Hello.
Normally inference is run on the GPU or NPU based on the USE_GPU_INFERENCE=0/1 env. variable, but I would like to make this choice in code. In the Machine Learning guide it says that that variable is "directly read by the HW acceleration driver".
Is it feasible to modify the GPU/NPU unified driver to expose this functionality to high abstraction layers? Where can I find it?
If not, What else could I do?
Thanks
Solved! Go to Solution.
Hi @StefanoN!
The source code is not public yet, even for us due to the GPU is not an NXP IP, our vendor provides the compiled binary for us.
I understand. Nonetheless can you help me locate the code for the unified driver?
Hi @StefanoN!
Thank you for contacting NXP Support!
Unfortunately there is no way to do it different that we mentioned in our MACHINE LEARNING USER GUIDE.
Best Regards!
Chavira
My understanding is that the so called NPU/GPU driver is found in the Yocto directory `meta-freescale/recipes-graphics/imx-gpu-viv`, but the SRC_URI is given as `${FSL_MIRROR}/${BPN}-${PV}-${IMX_SRCREV_ABBREV}.bin` which at runtime resolves to `https://www.nxp.com/lgfiles/NMG/MAD/YOCTO//imx-gpu-viv-6.4.11.p2.6-aarch64-bc7b6a2.bin`.

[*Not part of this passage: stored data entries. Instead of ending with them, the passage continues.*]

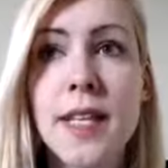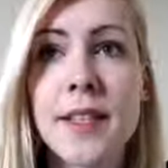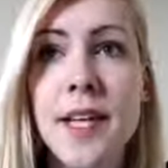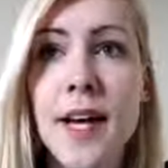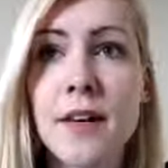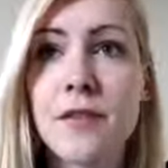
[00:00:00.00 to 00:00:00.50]

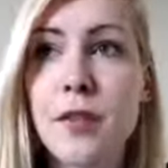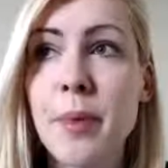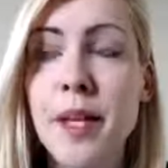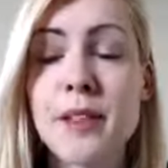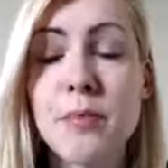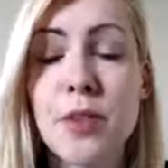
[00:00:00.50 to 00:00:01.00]
They have their
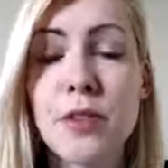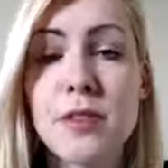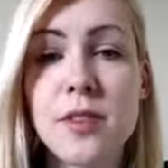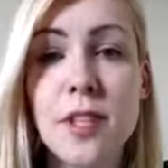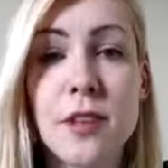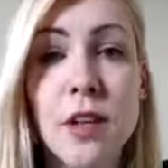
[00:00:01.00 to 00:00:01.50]
pets
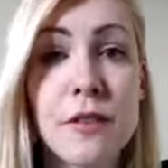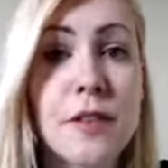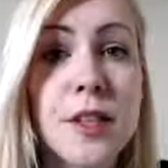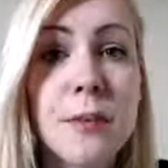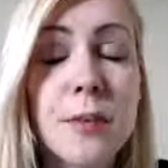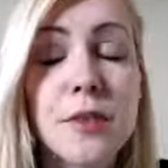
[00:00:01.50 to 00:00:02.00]
because they
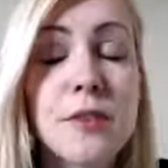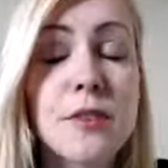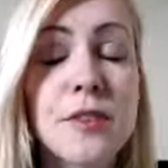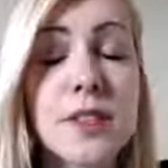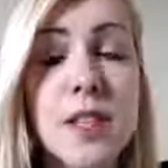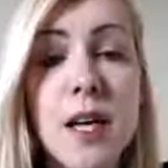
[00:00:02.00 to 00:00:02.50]
love them most
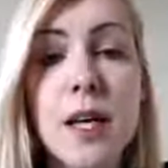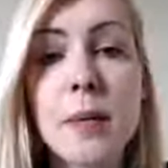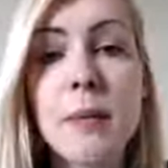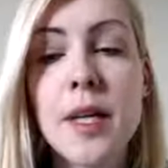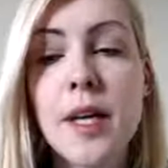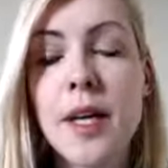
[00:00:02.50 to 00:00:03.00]
of the
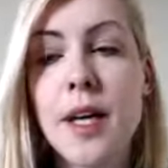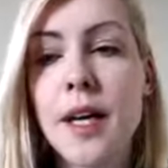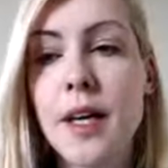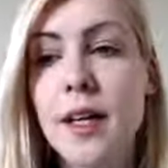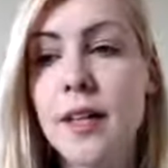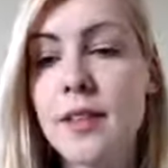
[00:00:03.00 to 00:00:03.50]
time.
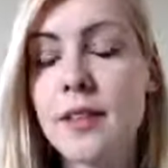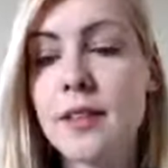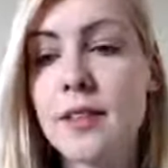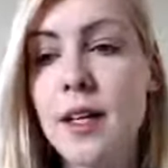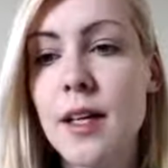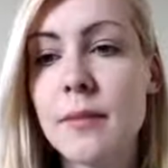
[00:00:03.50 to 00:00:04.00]

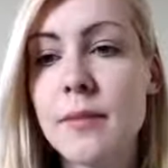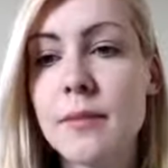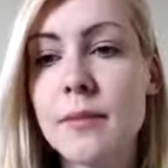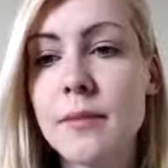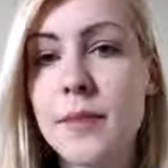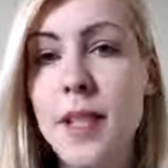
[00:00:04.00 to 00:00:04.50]
And
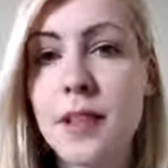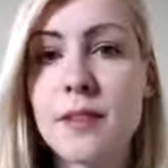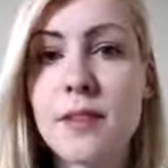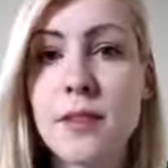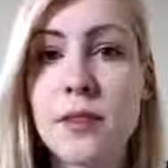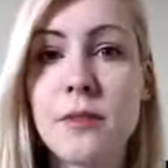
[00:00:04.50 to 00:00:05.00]

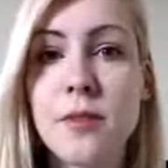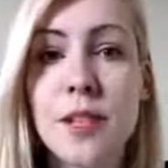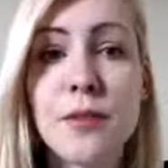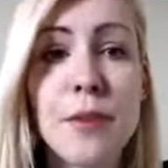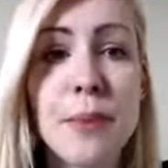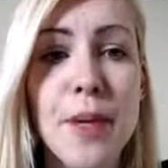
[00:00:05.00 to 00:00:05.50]
so
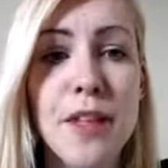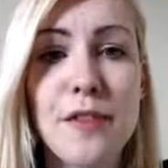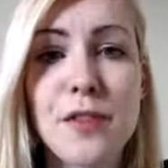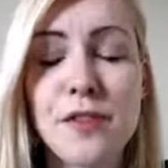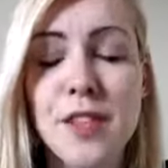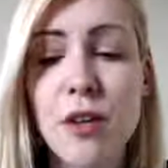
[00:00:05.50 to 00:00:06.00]
given the
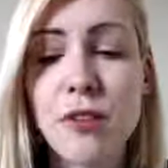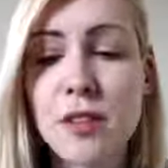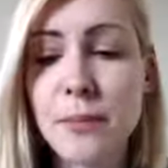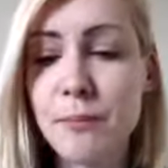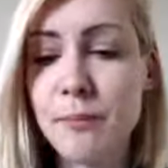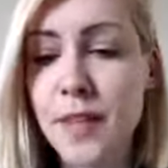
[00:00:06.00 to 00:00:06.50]
benefit of
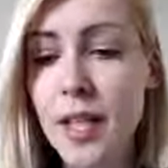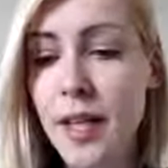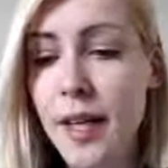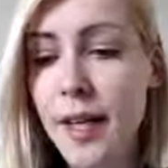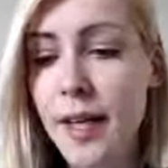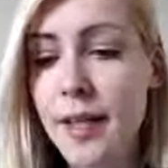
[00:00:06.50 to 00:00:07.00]
doubt.
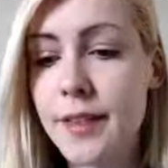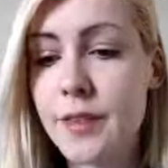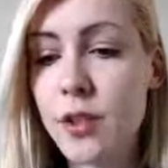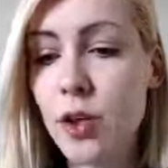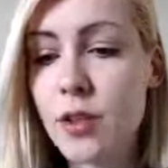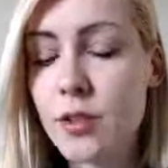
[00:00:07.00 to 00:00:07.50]

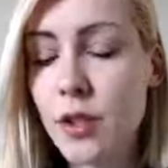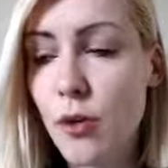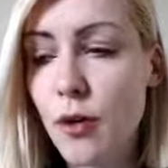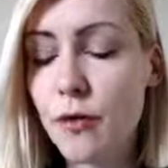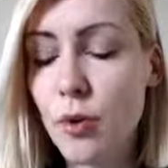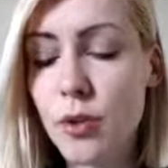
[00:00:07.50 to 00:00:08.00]
And
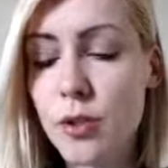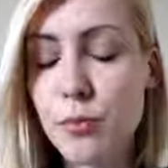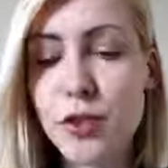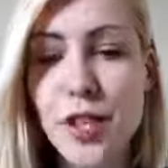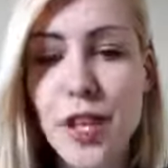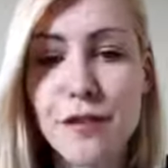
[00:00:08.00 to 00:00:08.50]
also, of course,
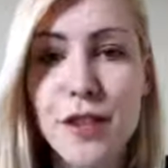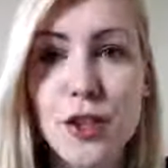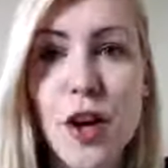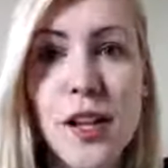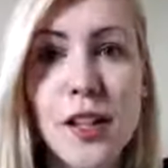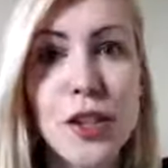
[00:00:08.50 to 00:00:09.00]
once you have
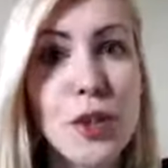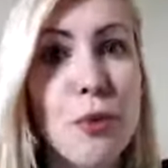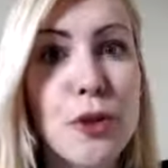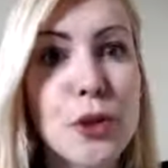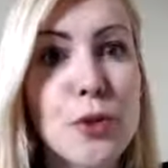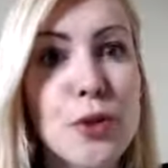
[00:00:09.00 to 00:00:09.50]
that knowledge, you
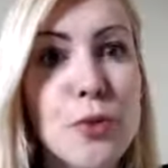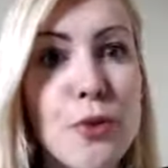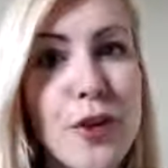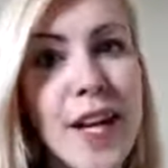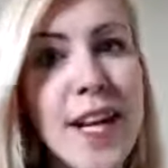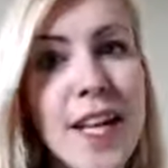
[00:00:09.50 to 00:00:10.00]
want to
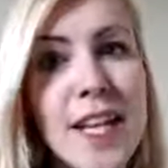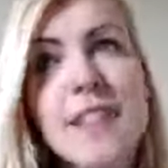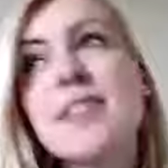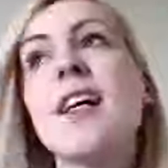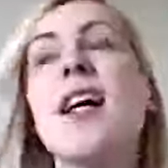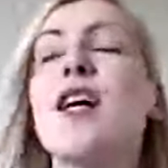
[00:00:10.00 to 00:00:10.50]
spread
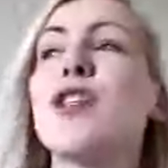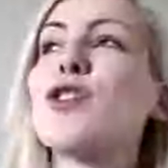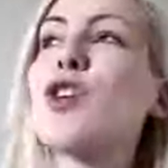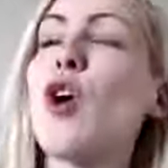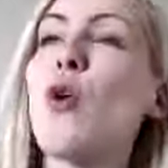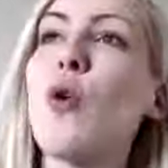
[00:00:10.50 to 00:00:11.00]
it.
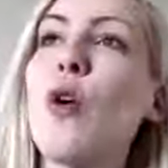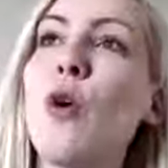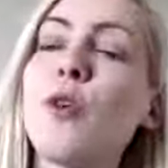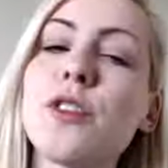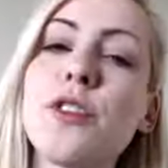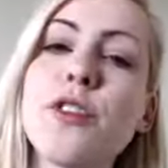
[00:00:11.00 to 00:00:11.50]
So
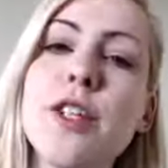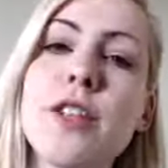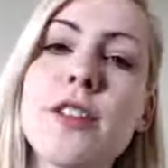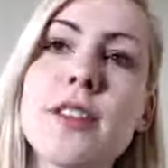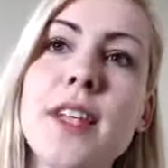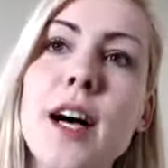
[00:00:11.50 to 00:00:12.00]
hold your
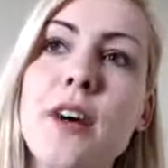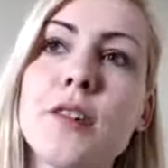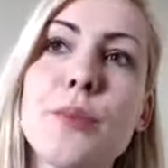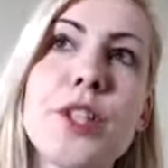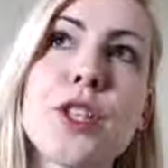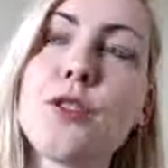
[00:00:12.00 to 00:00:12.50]
ears
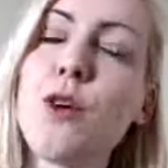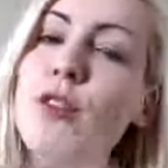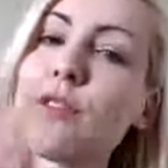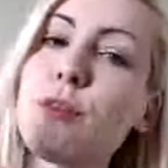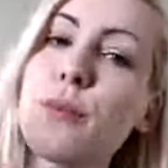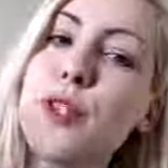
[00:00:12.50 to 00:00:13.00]
out, which
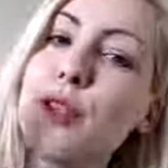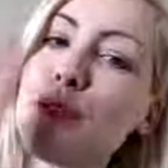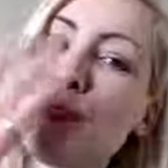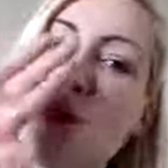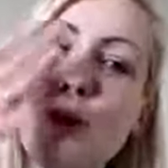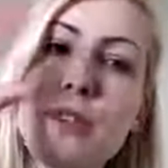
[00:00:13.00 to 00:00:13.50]

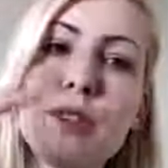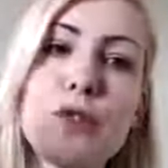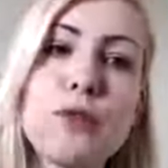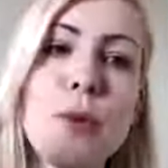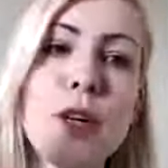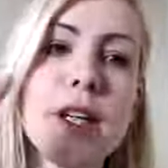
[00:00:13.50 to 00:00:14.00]
also goes
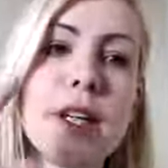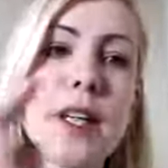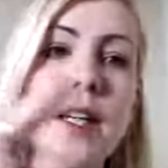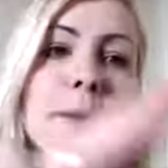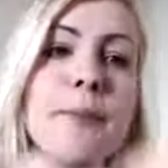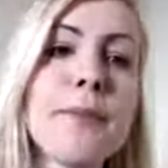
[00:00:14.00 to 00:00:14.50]
into
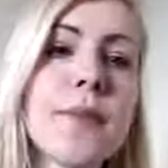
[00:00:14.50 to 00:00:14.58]
marketing.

Looking in the forum I found this user asking for the source code (https://community.nxp.com/t5/i-MX-Processors/GPU-source-code-with-opencl/m-p/1224323)
It was not public in 2021, is it still not public now?
Thanks
Hi @StefanoN!
The source code is not public yet, even for us due to the GPU is not an NXP IP, our vendor provides the compiled binary for us.